Please reproduce every record exactly as written, leaving out the pictures.
[EXTRACTED ENTRIES]
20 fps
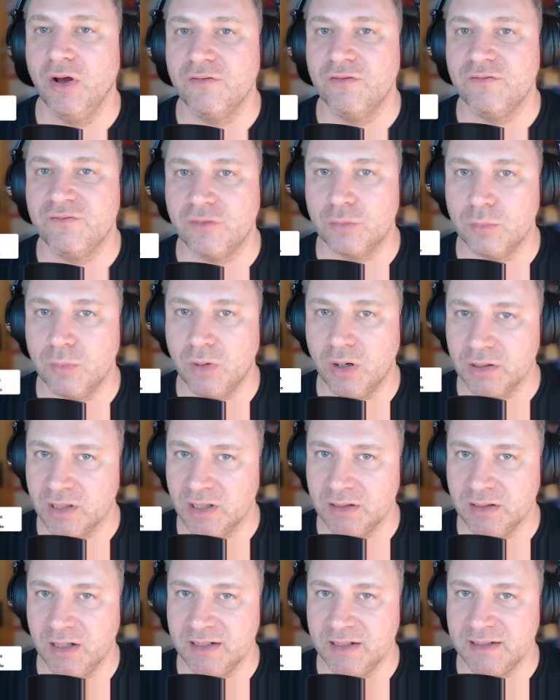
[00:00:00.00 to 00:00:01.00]
for
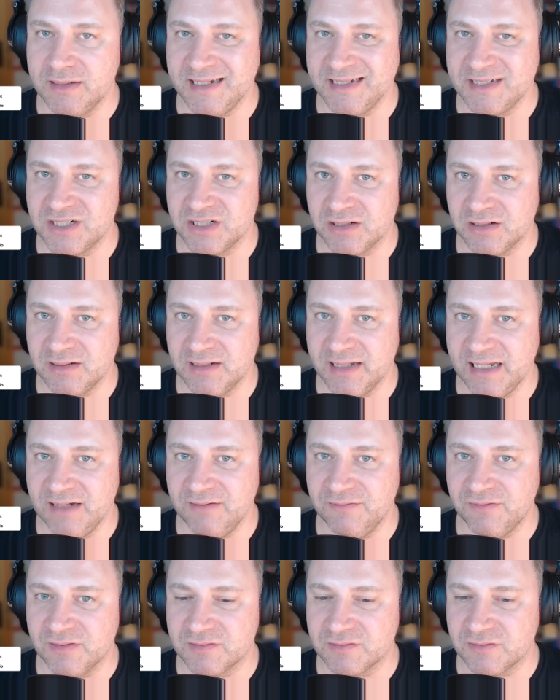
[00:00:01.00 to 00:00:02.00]
modern digital
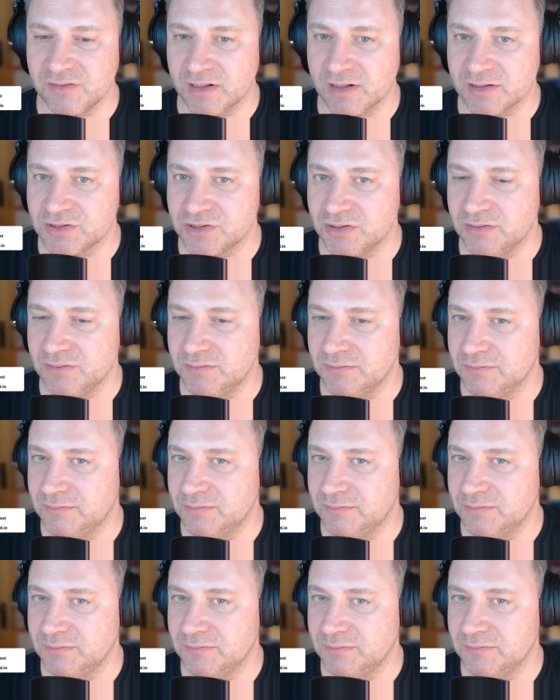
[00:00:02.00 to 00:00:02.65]
infrastructure.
[/EXTRACTED ENTRIES]
§ TASK ANSWER:
20 fps
[00:00:00.00 to 00:00:01.00]
for
[00:00:01.00 to 00:00:02.00]
modern digital
[00:00:02.00 to 00:00:02.65]
infrastructure.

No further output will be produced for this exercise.